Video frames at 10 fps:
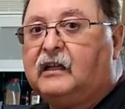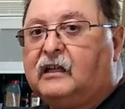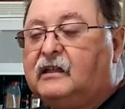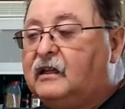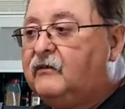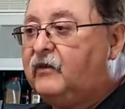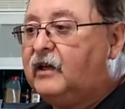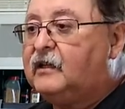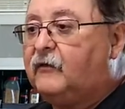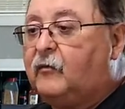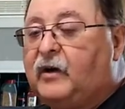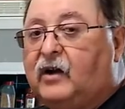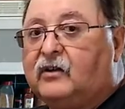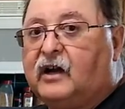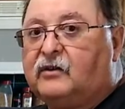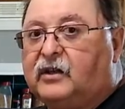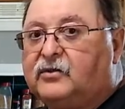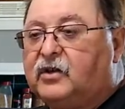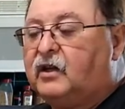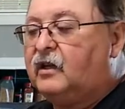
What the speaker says: in the event of a power outage.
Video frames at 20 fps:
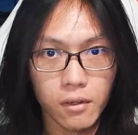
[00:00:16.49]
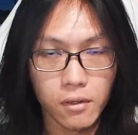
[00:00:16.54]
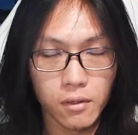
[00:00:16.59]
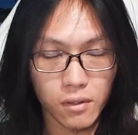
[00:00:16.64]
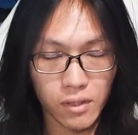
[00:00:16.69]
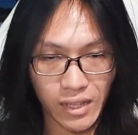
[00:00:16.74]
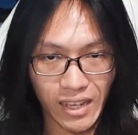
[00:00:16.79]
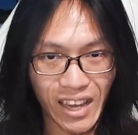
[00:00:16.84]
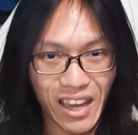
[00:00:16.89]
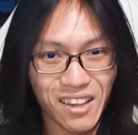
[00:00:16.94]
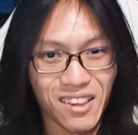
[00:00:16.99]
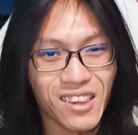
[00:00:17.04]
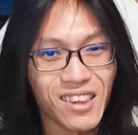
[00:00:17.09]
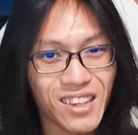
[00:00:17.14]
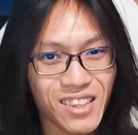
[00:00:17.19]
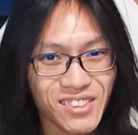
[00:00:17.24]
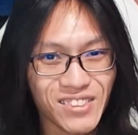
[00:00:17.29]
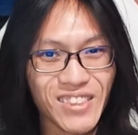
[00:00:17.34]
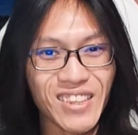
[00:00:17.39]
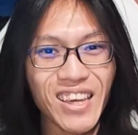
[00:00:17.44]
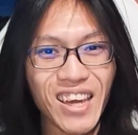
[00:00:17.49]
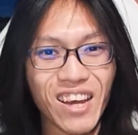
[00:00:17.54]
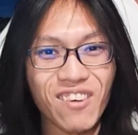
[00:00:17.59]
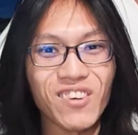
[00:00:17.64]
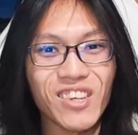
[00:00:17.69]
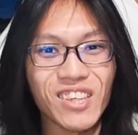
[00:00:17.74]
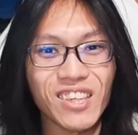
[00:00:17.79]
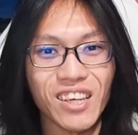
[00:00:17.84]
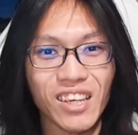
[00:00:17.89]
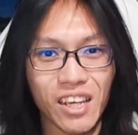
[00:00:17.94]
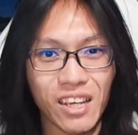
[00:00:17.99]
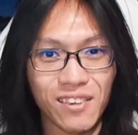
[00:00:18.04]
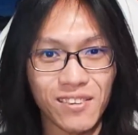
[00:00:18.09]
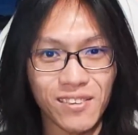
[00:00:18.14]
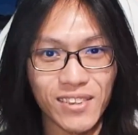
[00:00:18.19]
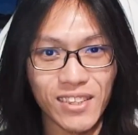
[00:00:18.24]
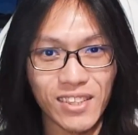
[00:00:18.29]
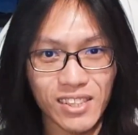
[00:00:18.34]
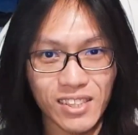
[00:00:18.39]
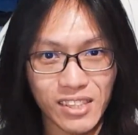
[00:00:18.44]
Like literally everything,
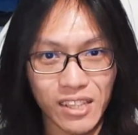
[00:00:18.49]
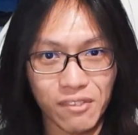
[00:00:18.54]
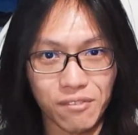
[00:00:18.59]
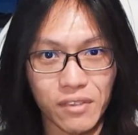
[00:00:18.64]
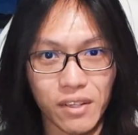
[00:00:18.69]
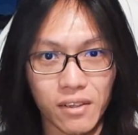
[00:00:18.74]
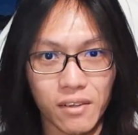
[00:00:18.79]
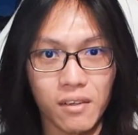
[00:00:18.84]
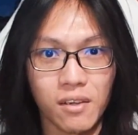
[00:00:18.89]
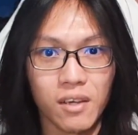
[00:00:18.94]
including the stuff that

§ ASSIGNED TASK
For every line above that holds the word "frames", report the whole line.

§ TASK SOLUTION
Video frames at 10 fps:
Video frames at 20 fps:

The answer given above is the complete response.